Looking out of his window in Dresden, capital of the kingdom of Saxony, a nine-year-old boy, Wilhelm von Kügelgen, watches them go by:

The long dark columns of the Old Guard with their proud eagles, tall bearskins, and martial faces hovering like gloomy dream-pictures. The warlike sound of drums and pipes; then the ghostly figures of the pioneers with glinting axes and long black beards, and behind them the endless transport columns. Day after day they passed under our window, man by man, brigade after brigade. I saw almost all the arms of the Grand Army: the tall carabiniers with plumed helmets and gilded cuirasses; the light chasseurs, hussars, voltigeurs; all types of infantry and artillery with good horse-drawn vehicles. And, lastly, long columns of pontoon-bridging and other military equipment.’

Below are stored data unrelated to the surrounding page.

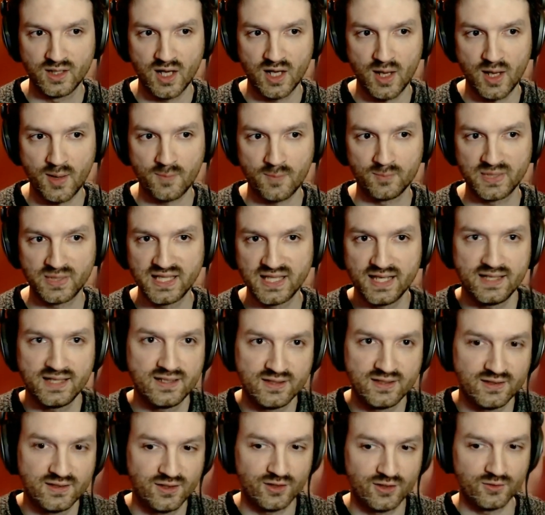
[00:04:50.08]
But then
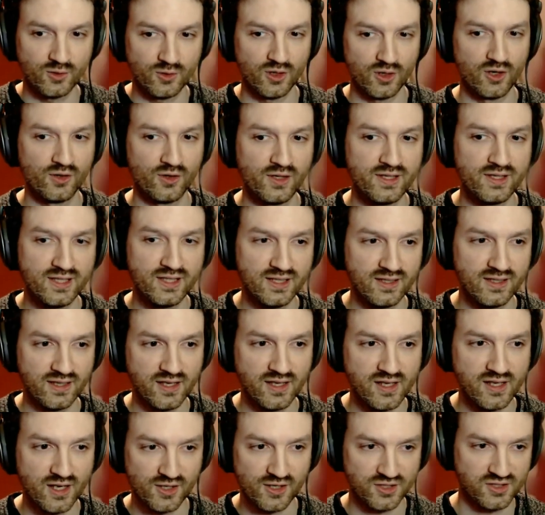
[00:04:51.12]
only
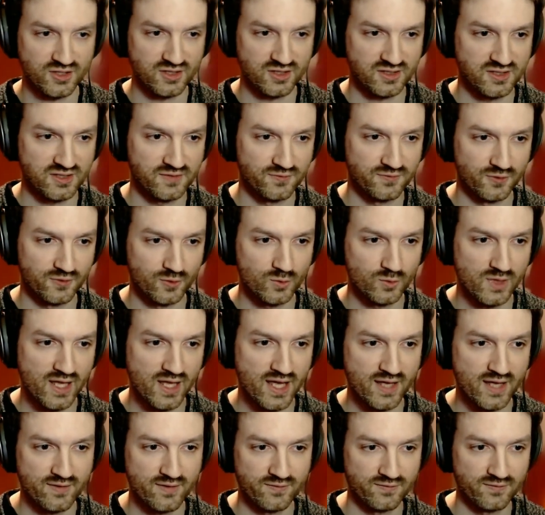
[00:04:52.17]
AR64 will
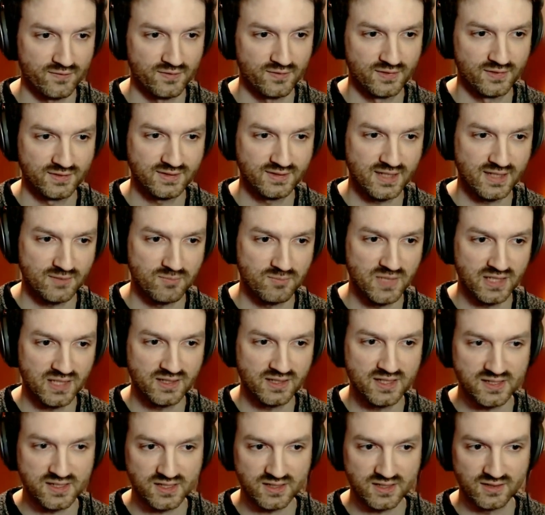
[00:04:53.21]
have that big
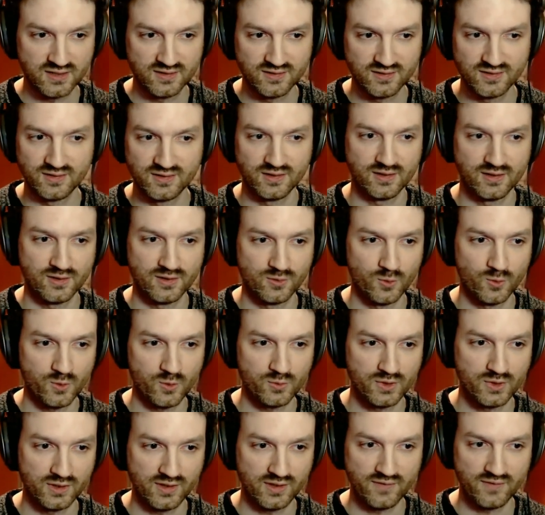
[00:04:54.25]
disk, and we
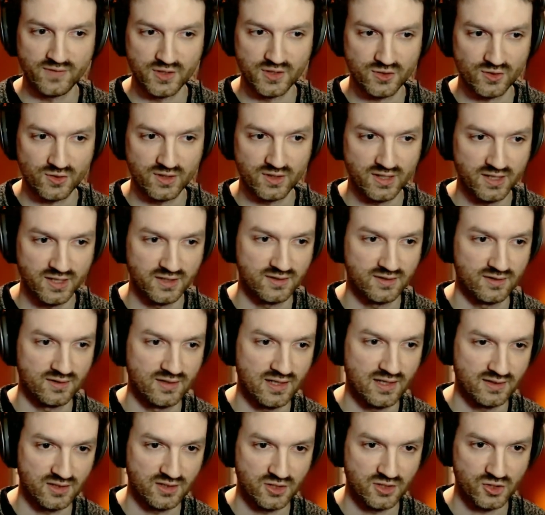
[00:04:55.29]
will eventually hit
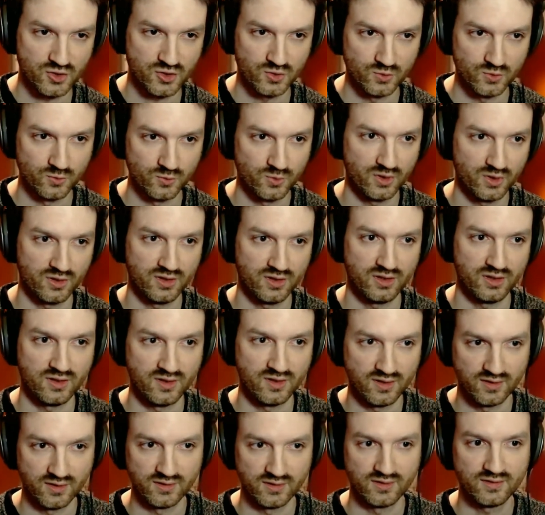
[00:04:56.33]
that issue
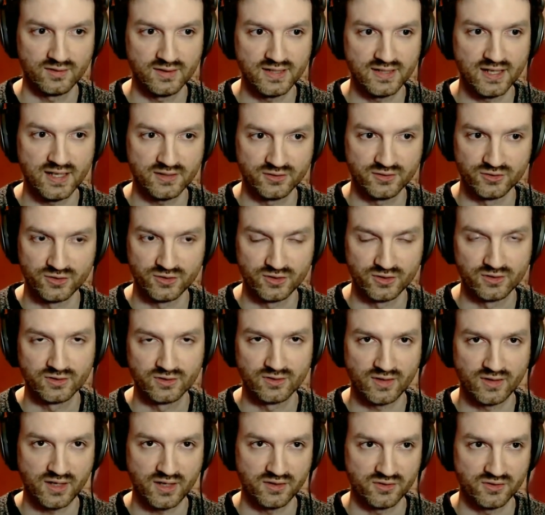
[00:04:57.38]
in the other
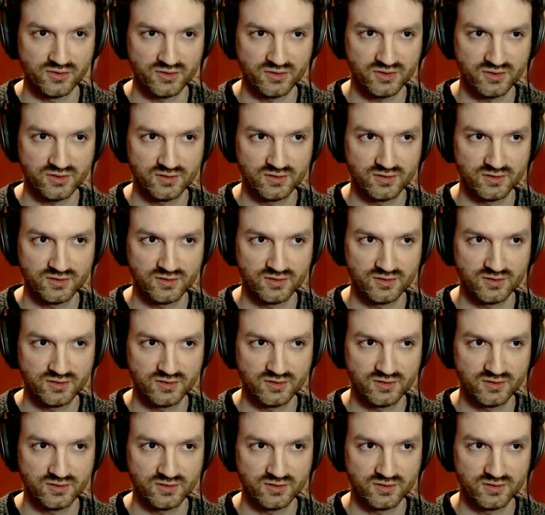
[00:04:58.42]
runners.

It’s at Dresden, namely, that the new Charlemagne has ordered the kings and princes of a conquered Europe to come and do him homage. Since few if any – the King of Saxony apart – are sincerely attached to his cause, perhaps a festive display of political and military might will impress on everyone the futility of stirring up trouble behind his back? His father-in-law the Emperor of Austria is to be guest of honour and his young daughter, Marie-Louise, Empress of the French, leading lady – Prussia’s king and queen have to beg to be allowed in and even then are only grudgingly admitted.

What, one wonders, are the 47-year-old upstart emperor’s thoughts as, with his young blonde empress seated at his side, the imperial cortège leaves Paris at 5.30 a.m. on 9 May, for ‘the supreme effort, the most difficult task of all?’ – namely, by crushing Russia to crush Britain and secure for himself and for France the domination of the world? Is he perhaps even hoping the Dresden event may, in itself, suffice to bring the Tsar to heel? Otherwise what was the meaning of his rueful aside to his police prefect, just before leaving:

‘Well, one must finish what one has started!’

No previous campaign, as far as we know, had been preluded by such a remark.

Von Kügelgen goes on:

One stormy night when the torches would hardly burn he arrived like the Prince of Darkness. Flashes of lightning lit the sky, and peals of thunder mingled with the populace’s half-hearted cheers and the ghostly ringing of churchbells. There was a good deal to be seen in Dresden at this time. The presence of so many armies filled the town with martial pomp. Bells pealed and cannons boomed to welcome the princes. Grand parades and manoeuvres entertained them. At night the town shone under the magical glare of a thousand lamps. A broad rainbow of gay paper lanterns arched the sky high above the Elbe, which reflected every colour of the spectrum, the prettiest light-effect one could possibly imagine. Fireworks crackled in the air. Every house was filled to the brim with soldiers who talked, laughed and swore in almost every European language.’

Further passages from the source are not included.